Corcuff y voit le symptôme d’une gauche déboussolée, incapable de penser les régimes autoritaires autrement que par le prisme de l’anti-impérialisme. Une gauche qui, par réflexe, minimise les violations des droits humains dès lors qu’elles sont commises par un État en conflit avec les États-Unis. Ce raisonnement, qui rappelle les pires heures de la guerre froide, conduit à des alliances contre-nature et à une perte de crédibilité sur la scène internationale.
Le cas iranien est emblématique. Alors que Téhéran réprime dans le sang les manifestations et muselle toute opposition, une partie de la gauche occidentale continue de voir dans le régime des mollahs un rempart contre l’hégémonie américaine. Une lecture qui ignore délibérément la réalité du terrain : celle d’un pays où les femmes sont emprisonnées pour avoir enlevé leur voile, où les minorités sont persécutées, et où l’économie est asphyxiée par la corruption et les sanctions… que le régime instrumentalise pour justifier sa répression.
Ce qu’il faut retenir
L’Europe est en train de perdre la bataille de l’industrie. Pas faute de moyens, mais faute de volonté politique. Entre les coups de boutoir de Trump et l’offensive chinoise, Bruxelles peine à élaborer une réponse cohérente. Les mesures ponctuelles (droits de douane, subventions) ne suffiront pas : il faudrait une refonte en profondeur de la politique industrielle, avec des investissements massifs dans les secteurs stratégiques et une coordination renforcée entre États membres. Or, sur ce point, le blocage est total. L’Allemagne, première économie européenne, freine des quatre fers, de peur de froisser Pékin. La France, elle, oscille entre fermeté verbale et pragmatisme économique. Résultat : l’Europe avance en ordre dispersé, alors que ses concurrents agissent en bloc.

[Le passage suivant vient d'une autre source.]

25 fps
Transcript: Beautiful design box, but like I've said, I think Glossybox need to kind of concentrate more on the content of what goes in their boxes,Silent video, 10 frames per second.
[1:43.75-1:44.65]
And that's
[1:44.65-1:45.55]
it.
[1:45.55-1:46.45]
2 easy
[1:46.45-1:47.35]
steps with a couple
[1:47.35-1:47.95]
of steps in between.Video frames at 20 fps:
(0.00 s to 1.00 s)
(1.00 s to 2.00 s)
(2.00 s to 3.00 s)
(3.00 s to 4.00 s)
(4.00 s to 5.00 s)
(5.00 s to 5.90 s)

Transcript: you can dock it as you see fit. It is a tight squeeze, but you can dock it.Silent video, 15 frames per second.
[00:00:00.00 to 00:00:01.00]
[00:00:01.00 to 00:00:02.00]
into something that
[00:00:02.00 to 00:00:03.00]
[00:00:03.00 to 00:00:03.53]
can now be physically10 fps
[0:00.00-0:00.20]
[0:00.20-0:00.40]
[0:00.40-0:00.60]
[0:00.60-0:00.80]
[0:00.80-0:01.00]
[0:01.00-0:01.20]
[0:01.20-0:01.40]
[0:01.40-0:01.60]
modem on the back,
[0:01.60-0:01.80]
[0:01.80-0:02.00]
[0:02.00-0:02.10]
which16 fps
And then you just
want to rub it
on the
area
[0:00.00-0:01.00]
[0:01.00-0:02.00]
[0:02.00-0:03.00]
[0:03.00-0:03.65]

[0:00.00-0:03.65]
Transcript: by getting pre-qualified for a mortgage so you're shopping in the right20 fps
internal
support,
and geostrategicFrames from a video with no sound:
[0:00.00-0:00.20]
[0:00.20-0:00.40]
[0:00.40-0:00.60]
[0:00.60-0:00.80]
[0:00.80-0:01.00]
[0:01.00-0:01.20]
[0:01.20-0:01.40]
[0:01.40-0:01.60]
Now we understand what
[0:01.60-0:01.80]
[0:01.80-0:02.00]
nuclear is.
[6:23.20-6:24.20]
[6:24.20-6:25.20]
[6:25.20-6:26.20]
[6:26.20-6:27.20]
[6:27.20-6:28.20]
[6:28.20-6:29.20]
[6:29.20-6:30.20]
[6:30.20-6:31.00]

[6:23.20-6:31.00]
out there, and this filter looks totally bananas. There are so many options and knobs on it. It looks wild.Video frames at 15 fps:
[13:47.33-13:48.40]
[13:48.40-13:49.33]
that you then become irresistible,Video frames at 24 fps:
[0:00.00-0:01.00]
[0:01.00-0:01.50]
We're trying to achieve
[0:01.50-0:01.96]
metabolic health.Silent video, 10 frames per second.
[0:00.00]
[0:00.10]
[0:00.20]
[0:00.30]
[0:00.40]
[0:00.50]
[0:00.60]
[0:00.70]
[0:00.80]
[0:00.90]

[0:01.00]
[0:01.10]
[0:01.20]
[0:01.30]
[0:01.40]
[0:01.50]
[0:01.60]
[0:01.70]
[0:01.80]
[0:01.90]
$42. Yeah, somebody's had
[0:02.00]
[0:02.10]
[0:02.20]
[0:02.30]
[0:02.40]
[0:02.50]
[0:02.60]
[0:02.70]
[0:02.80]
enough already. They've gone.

En France, la gauche tente de se reconstruire, mais le chemin est semé d’embûches. Ruffin incarne une voie possible, celle d’une gauche souverainiste et populaire. Mais son succès dépendra de sa capacité à dépasser les clivages traditionnels et à convaincre au-delà de sa base. Une tâche d’autant plus ardue que la gauche internationale, elle, semble avoir perdu ses repères. Entre la tentation du repli et la défense des droits humains, elle peine à trouver un équilibre. Et c’est peut-être là le vrai danger : une gauche qui, en cherchant à se différencier de l’extrême droite, finit par en adopter les réflexes.